Free-Enterprise Friday

As promised, every Friday I will share with you how I messed up, succeeded, flailed, failed, and triumphed to reach my goal as a Mom Entrepreneur.

My goal was simple. I wanted to create something, have it made, and be able to use it to solve my specific problem. I didn't go into this venture expecting riches, accolades, or reknown. Although, don't get me wrong. If those things should happen, I wouldn't shove them away. But I wasn't motivated by those things. I just had a need that I wanted filled. If I had to make it myself to get it, then so be it.

Sometimes the best ideas come from necessity (I think I read that somewhere from some guy).
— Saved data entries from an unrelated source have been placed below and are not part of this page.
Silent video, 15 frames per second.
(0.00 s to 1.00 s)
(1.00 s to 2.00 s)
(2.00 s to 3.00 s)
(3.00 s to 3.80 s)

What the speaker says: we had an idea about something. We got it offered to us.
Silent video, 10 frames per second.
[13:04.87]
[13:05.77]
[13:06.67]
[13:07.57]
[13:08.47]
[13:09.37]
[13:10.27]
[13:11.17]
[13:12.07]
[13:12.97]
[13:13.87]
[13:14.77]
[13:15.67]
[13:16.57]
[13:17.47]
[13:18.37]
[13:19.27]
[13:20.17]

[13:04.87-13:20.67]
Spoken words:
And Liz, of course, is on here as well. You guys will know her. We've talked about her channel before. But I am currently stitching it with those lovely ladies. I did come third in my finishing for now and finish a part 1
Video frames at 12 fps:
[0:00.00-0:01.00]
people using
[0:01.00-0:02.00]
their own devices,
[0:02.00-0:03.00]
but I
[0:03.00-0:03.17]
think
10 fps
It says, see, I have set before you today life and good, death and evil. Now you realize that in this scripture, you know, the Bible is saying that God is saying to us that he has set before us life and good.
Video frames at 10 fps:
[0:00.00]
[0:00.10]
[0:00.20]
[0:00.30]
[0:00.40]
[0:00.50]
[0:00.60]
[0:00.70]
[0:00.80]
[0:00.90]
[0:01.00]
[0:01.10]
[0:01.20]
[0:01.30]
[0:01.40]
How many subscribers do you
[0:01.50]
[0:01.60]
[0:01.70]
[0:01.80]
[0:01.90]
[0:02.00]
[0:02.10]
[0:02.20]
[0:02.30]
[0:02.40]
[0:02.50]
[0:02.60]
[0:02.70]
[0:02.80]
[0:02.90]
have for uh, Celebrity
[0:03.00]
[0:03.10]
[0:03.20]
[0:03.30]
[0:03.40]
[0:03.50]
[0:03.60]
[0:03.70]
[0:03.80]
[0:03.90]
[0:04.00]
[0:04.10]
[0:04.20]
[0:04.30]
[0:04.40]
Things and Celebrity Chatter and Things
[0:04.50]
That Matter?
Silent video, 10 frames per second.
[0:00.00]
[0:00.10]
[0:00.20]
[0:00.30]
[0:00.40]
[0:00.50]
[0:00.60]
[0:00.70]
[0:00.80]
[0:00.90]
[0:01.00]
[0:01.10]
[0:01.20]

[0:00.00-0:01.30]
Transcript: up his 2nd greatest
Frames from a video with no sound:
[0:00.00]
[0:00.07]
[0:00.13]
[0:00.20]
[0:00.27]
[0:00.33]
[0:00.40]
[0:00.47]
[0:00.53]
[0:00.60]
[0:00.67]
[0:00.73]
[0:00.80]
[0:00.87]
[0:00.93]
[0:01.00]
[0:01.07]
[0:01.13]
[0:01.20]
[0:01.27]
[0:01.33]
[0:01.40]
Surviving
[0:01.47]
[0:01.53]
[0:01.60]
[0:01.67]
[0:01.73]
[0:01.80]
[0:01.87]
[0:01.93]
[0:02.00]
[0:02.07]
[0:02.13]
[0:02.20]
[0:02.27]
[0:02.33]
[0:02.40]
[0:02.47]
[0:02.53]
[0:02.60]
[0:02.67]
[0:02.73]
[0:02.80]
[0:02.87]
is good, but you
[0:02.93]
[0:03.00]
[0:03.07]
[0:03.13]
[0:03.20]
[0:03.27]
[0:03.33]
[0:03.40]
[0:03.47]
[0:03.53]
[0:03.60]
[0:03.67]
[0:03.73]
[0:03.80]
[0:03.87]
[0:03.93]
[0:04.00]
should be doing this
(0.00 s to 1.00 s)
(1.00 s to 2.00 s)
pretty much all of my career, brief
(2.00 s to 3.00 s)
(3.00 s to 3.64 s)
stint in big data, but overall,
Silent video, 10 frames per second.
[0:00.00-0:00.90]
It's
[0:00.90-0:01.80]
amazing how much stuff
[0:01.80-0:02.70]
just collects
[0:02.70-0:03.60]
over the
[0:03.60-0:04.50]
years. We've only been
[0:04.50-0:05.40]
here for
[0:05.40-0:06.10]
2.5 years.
Anyway, the place to start is with what you know and what you know is lacking. Once you think you have hit upon an idea, share it with a couple of people you trust will give you the hard truth. Not someone who enjoys ripping you up, but a trusted friend who will lovingly point out where you might have erred and succeeded.

The first idea I had was rejected by the two people I trust more than anyone - my mother and my husband. It was hard to hear the truth about my original idea: it would be too expensive to make and therefore too expensive to buy. But, I'm getting ahead of myself.  Don't worry about cost, practicality or logistics of getting your idea made. Just let your mind open to the possibilities first. For those familiar with the concept, this is the "brainstorming" stage. Focus in on what you know and begin brainstorming ideas.

You see, it was because of my first failure that I was able to come up with my second and third failed ideas that lead me to the successful forth idea.

2 comments:

Anonymous said...

Ohh, lots of good, raw stuff here. You have the correct attitude: press on regardless and learn from your mistakes.

There are many truisms from successful American inventors.

"If you aren't failing fast enough, you aren't trying!", meaning you MUST make attempts and learn from them. Failure will eventually equal success.

Another truism, I think from Thomas Edison, "If it doesn't sell, it doesn't work.", meaning it doesn't matter how well your invention works if you can't sell it.

And then my own, "Necessity is a Mother."

Enough said.

Keep going, Tiff.

Tiffany T said...

Thanks, Don! The truism from Edison is the hardest pill to swallow, I must admit.